Il faut donc voir ce qui s’est passé le 7 avril dans le Wisconsin pas simplement comme un nouveau stratagème républicain à la limite de la légalité mais comme un élément de la mise en place systématique des conditions destinées à favoriser la réélection de Donald Trump en novembre 2020. Mais ces manœuvres se sont retournées contre les Républicains : les électeurs ont réagi et c’est la progressiste Jill Karofsky qui a été élue.

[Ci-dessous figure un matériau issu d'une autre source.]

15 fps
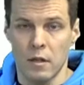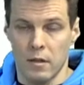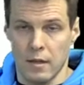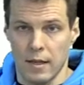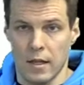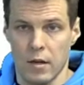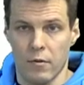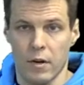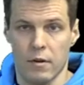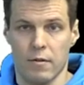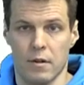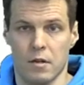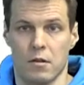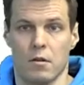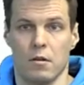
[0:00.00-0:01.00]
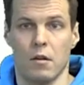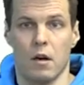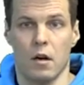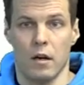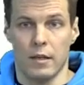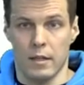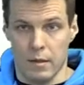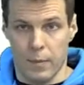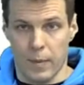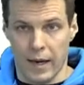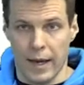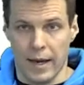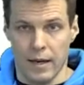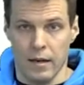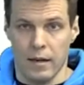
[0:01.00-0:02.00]
then the regression is a
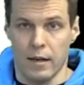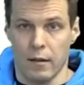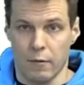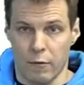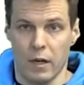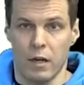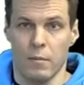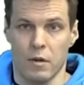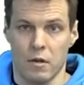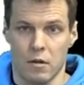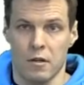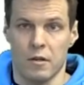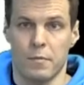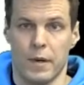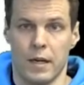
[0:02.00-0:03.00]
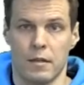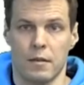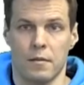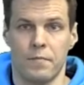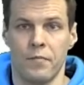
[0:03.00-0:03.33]
plane in three-dimensional space.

Cette issue a donné de l’espoir aux Démocrates mais ils sont conscients qu’une mobilisation de tous les instants et à tous les niveaux est indispensable. L’initiative en faveur d’une extension du droit de vote par correspondance lancée le 13 avril par la très populaire Michelle Obama et son groupe When We All Vote (quand nous voterons tous) est le premier jalon de la longue bataille à venir. Son époux et prédécesseur de Donald Trump à la Maison Blanche a eu ces mots pour mobiliser ses compatriotes : « Ne laissons pas une épidémie mettre en danger le droit de vote. » C’est tout l’enjeu des prochains mois.